Column: Shakespeare retellings bring fresh takes to classic tales


Pictured here, “First Kill” is a supernatural adaptation of Shakespeare’s “Romeo and Juliet.” Courtesy of Netflix. © 1997-2016 Netflix, Inc. All rights reserved.

Laura Emde, news correspondent

The film “Rosaline,” which premiered on Hulu Oct. 14, tells the classic story of William Shakespeare’s “Romeo and Juliet” from the perspective of Romeo’s former lover. The film gives Rosaline, whose name is a reference point rather than a real character in the bard’s play, the voice and character she lacks in the original story.

“Rosaline” is far from the first Shakespeare retelling. From those that stay true to the period setting to others that put a more modern spin on them, there is a movie out there for all lovers of the famous bard.

“Rosaline” (2022)

The aforementioned film is a retelling of “Romeo and Juliet” from the titular character’s perspective. The film follows Rosaline as she finds out her former lover, Romeo, is now dating her cousin, Juliet. Set in Italy’s Renaissance period, “Rosaline” turns the story from a tragedy to a comedy, as Romeo and Juliet both make it out alive in the end. It also highlights the stupidity of these characters with a post-credit scene of the two trying (and failing) to find a common interest, as well as pointing out how idiotic their plan to fake their own deaths was.

Despite the film’s comedy, it also falls back on overused tropes such as the “strong female character” in Rosaline, whose outer assertiveness stands in for any deeper development, and the “gay best friend” in Count Paris, Rosaline’s companion, who aides Rosaline in her plan to separate Romeo and Juliet by marrying Juliet. Regardless, the film is a funny and entertaining watch for those familiar with the two ill-fated lovers.

“The Lion King” (1994 & 2019)

This animated (and later live action) Disney classic is a retelling of “Hamlet.” It tells the story of a young lion named Simba who must overtake his evil uncle Scar to take back the throne. It is, however, very clear the plot has been altered to make it more family-friendly. For example, both Simba and Nala survive to the end of the film, as opposed to their counterparts, Hamlet and Ophelia, who meet their ends via poisoned wine and drowning, respectively.

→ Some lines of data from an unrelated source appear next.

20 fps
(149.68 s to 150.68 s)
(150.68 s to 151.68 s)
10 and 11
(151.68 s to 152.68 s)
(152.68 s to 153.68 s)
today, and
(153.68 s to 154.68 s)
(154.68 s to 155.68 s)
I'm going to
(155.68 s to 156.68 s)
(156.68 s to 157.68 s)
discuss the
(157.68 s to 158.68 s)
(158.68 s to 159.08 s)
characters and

Although the film adapts the storyline of “Hamlet” for younger viewers, “The Lion King” doesn’t hesitate to depict the death of the lion king Mufasa in a wildebeest stampede, emotionally scarring children around the world. In the play, Hamlet’s father has already passed when the play starts. If you ignore what might be one of the most heartbreaking scenes known to man, then “The Lion King” is a vibrant and exciting adaptation of “Hamlet” that’ll grasp and hold the attention of young viewers.

“Romeo + Juliet” (1996)

This adaptation of “Romeo and Juliet” tells the same story in a more modern setting. Romeo and Juliet belong to two families who own competing businesses in Verona Beach. Unlike the other retellings, the plot of this film stays exactly the same, with the star-crossed lovers still meeting their tragic ends.

Another aspect of the original that stays the same is the iambic pentameter in Shakespeare’s script. Although this language can feel somewhat confusing to the average viewer, the casting of popular 1990s actors like Leonardo DiCaprio and Paul Rudd still made the film appealing enough to the masses for it to become a success at the box office and a cult classic.

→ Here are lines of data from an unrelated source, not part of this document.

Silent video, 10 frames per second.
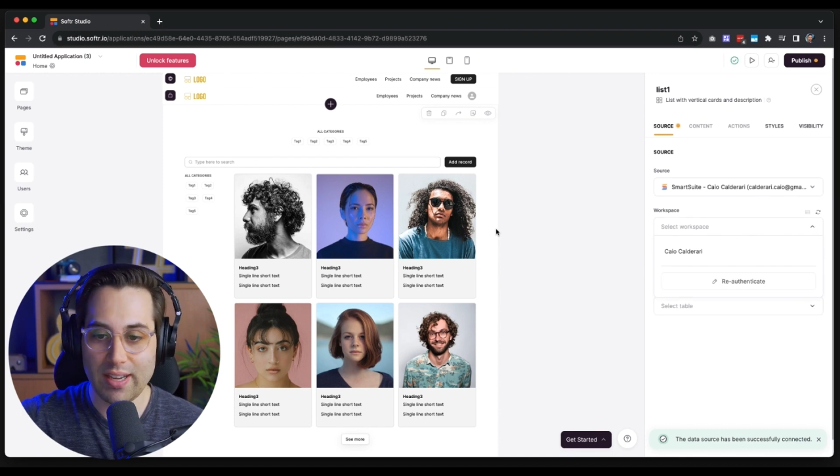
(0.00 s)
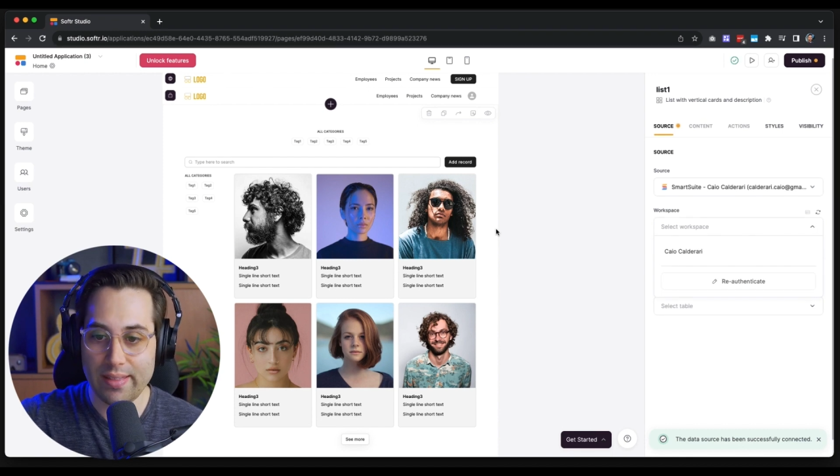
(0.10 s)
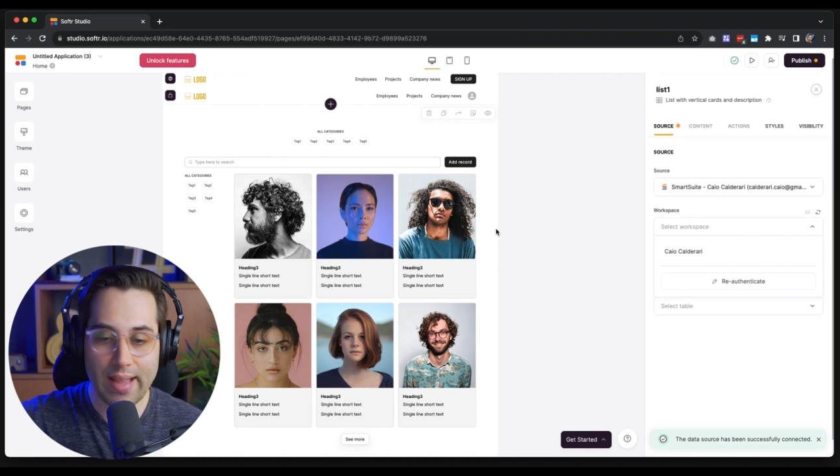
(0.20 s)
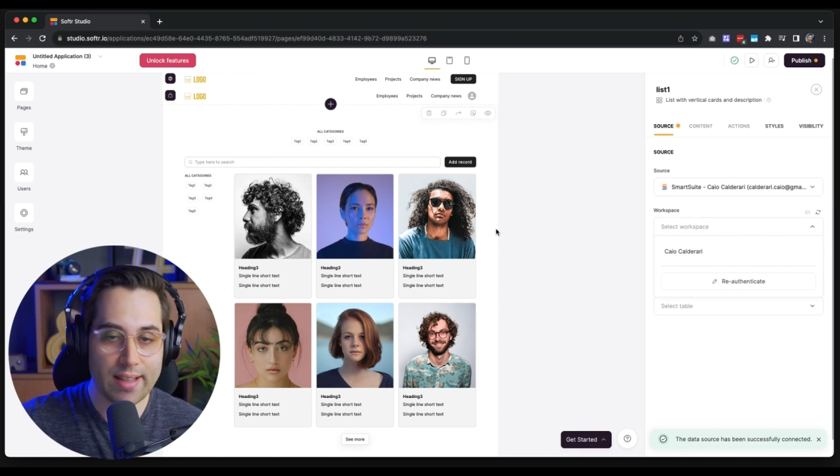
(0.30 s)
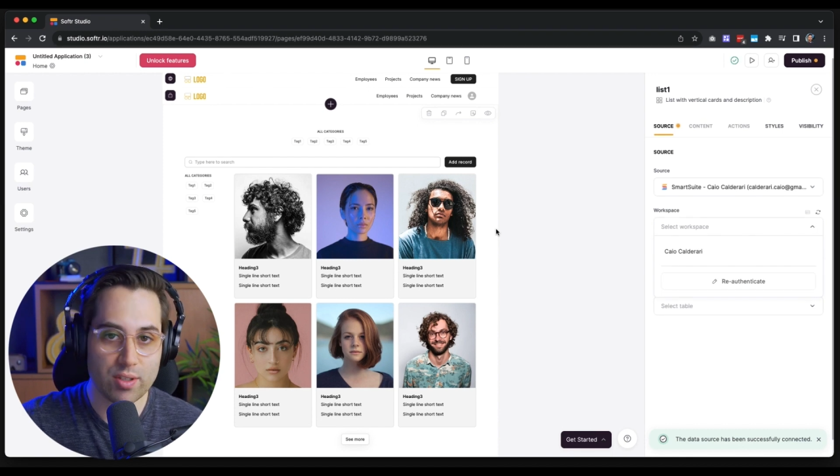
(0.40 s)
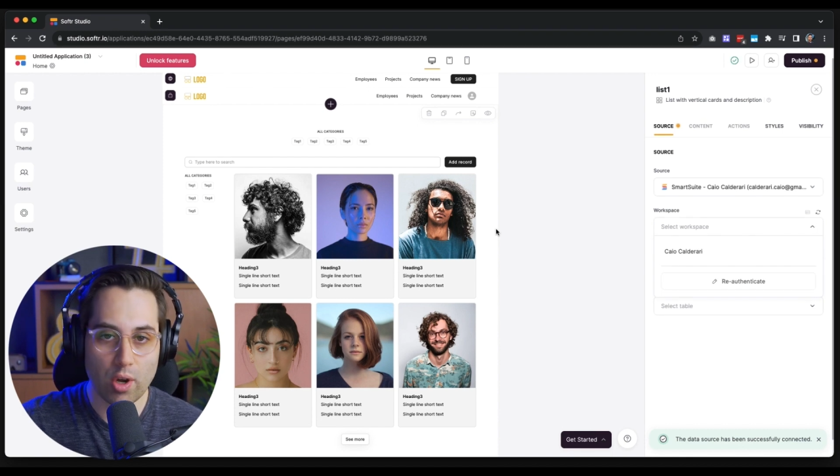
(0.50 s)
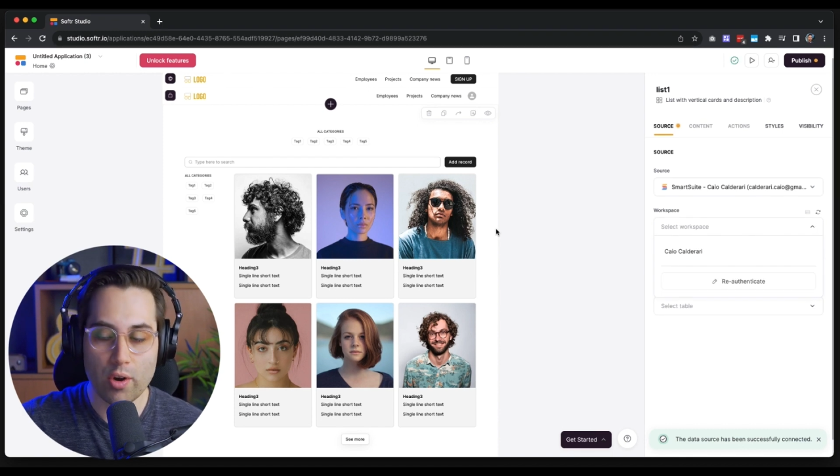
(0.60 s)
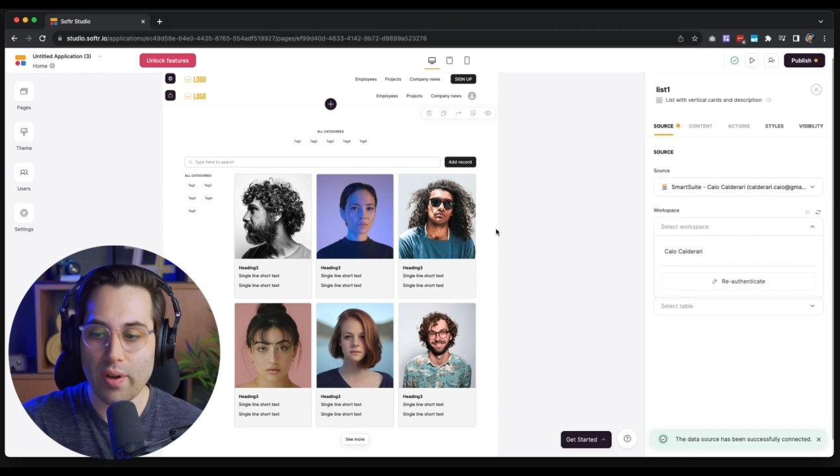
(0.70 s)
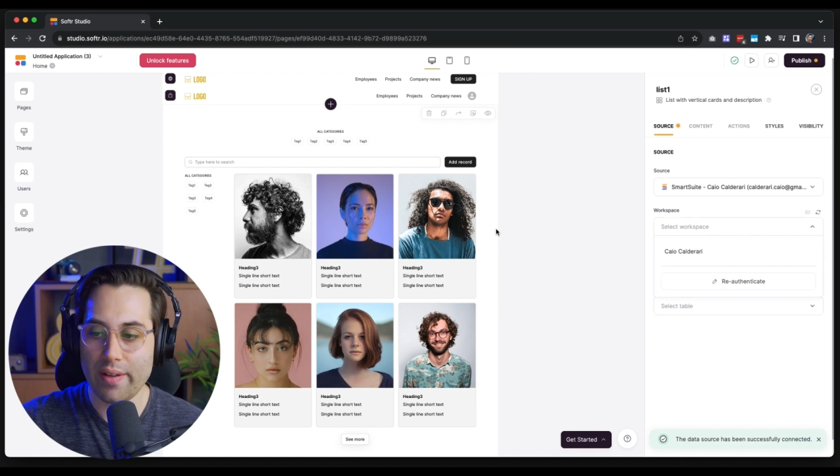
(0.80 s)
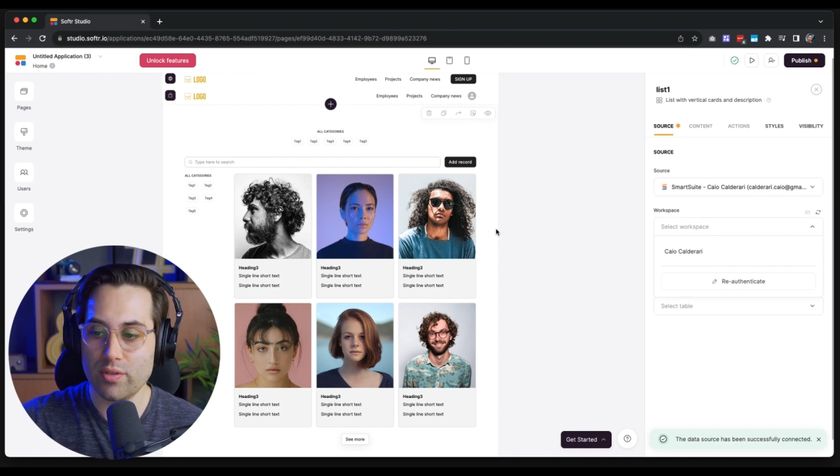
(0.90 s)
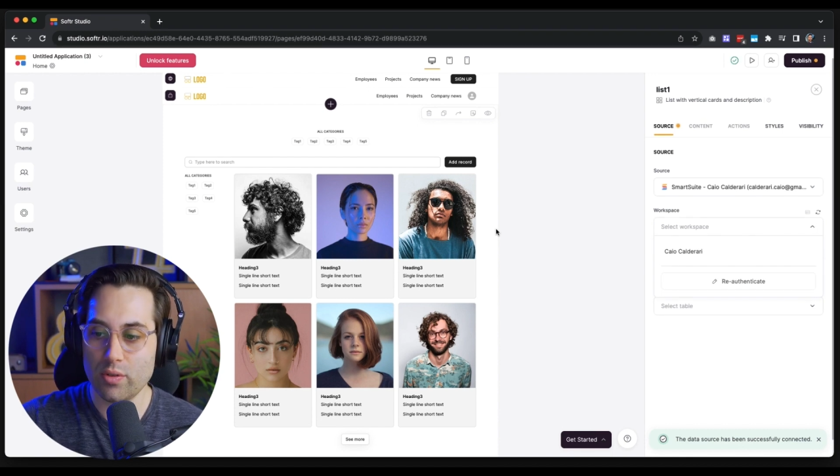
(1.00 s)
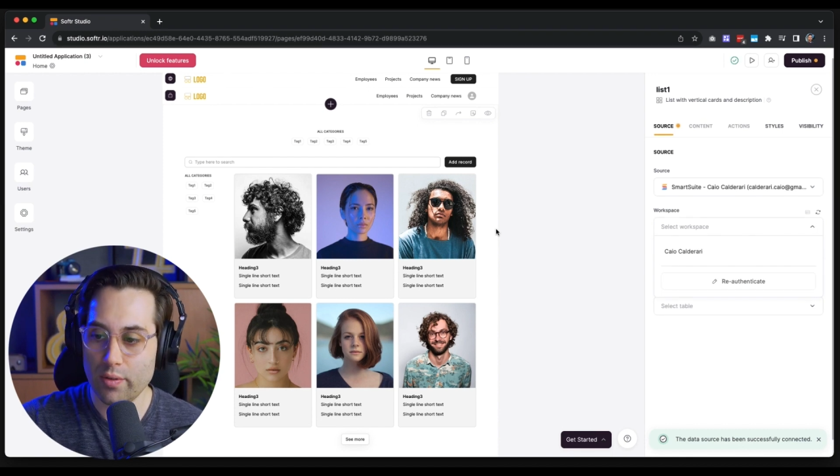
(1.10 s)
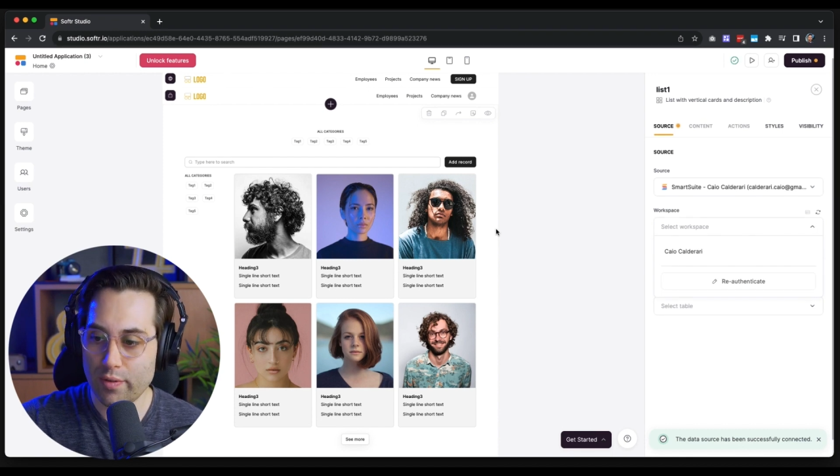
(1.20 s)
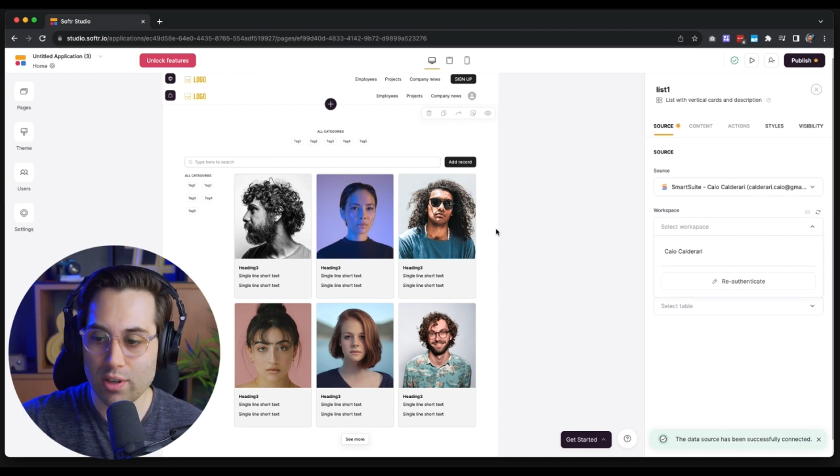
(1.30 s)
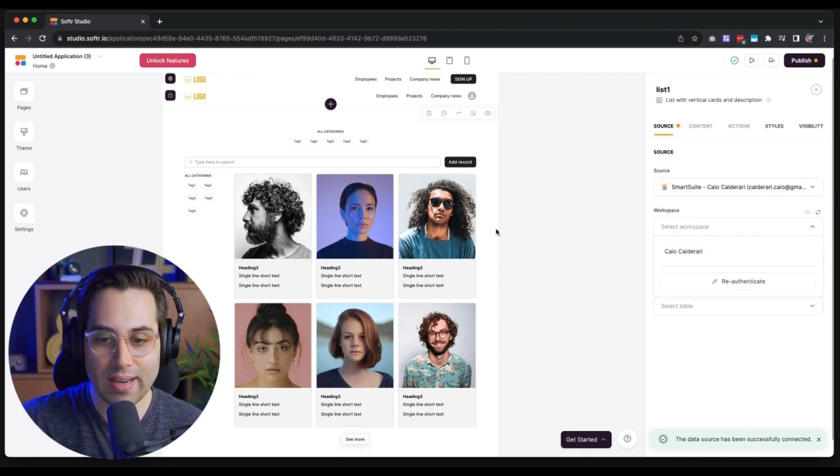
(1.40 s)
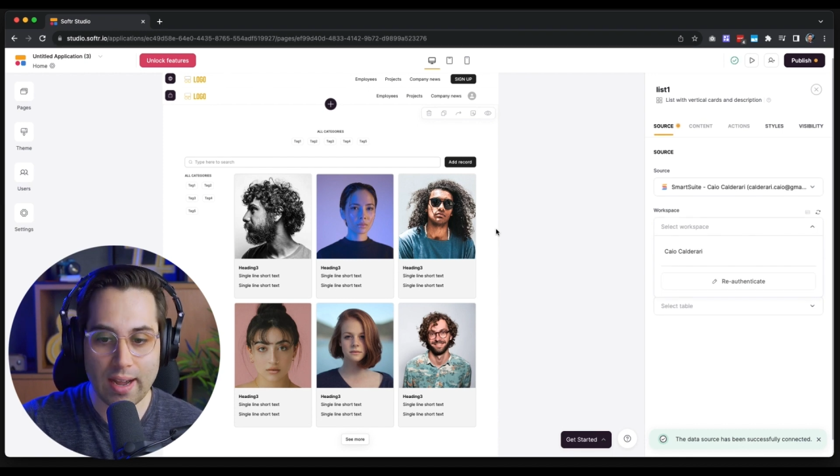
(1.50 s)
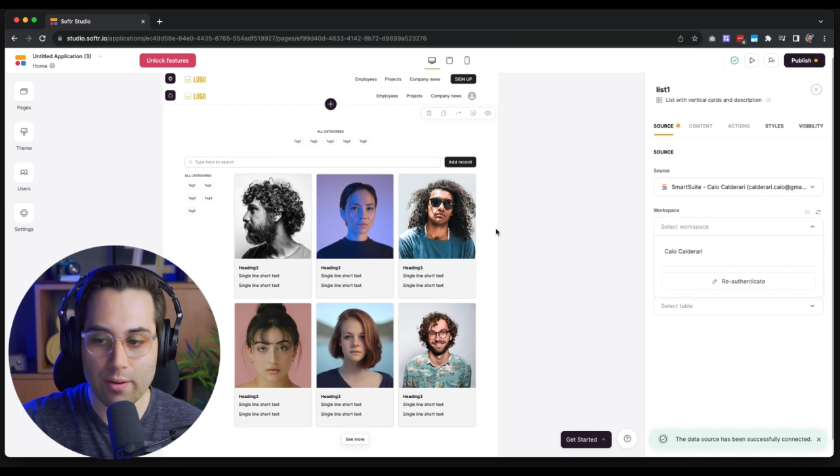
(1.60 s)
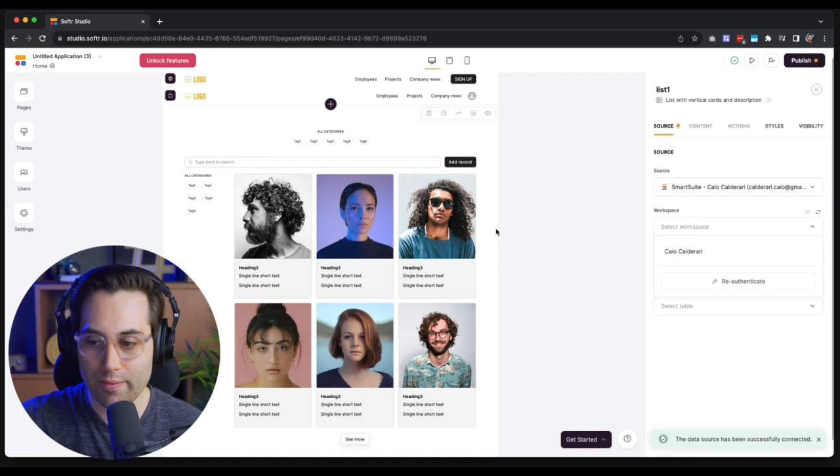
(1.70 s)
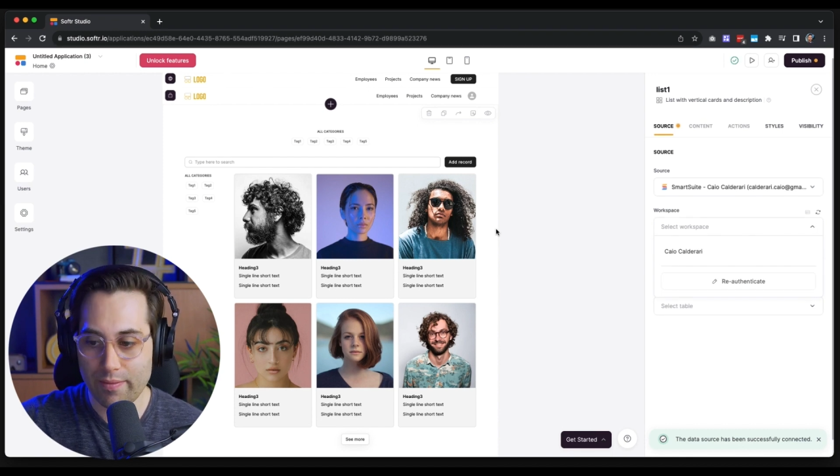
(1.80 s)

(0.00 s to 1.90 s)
And that's all you have to do for now.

“10 Things I Hate About You” (1999)

This romantic comedy is a retelling of “The Taming of the Shrew,” that follows two sisters, Kat and Bianca Stratford, the latter of whom cannot date until the former does. Cameron, one of their classmates with a crush on Bianca, bribes an older student to date Kat so that he can go out with her sister.

The film changes the ending of the original, as Kat’s personality stays the same instead of becoming submissive to the man in her life like her Shakespearean counterpart does. Instead, Kat is able to find someone who comes to love her for who she is. “10 Things I Hate About You” has come to be loved by audiences around the world, becoming a classic and entertaining rom-com.

“First Kill” (2022)

This Netflix original is yet another reimagining of “Romeo and Juliet,” this time with supernatural elements. Juliette is a member of a family of vampires trying to hide their heritage from the world, and Calliope comes from a family of monster hunters. In order to prove themselves to their families, they must make their first kill. They initially try killing each other, only to end up falling in love despite their opposing families.

Although some professional critics were not fans of the show, many viewers loved it and hailed both the representation for the LGBTQ+ community and how the show spins the feud between Shakespeare’s Capulets and Montagues into a clash between monsters and monster hunters.

These movies and shows spin these classic stories into new and exciting tales. For anyone who hated reading Shakespeare in high school, watch these now to get your more entertaining dose of Shakespeare.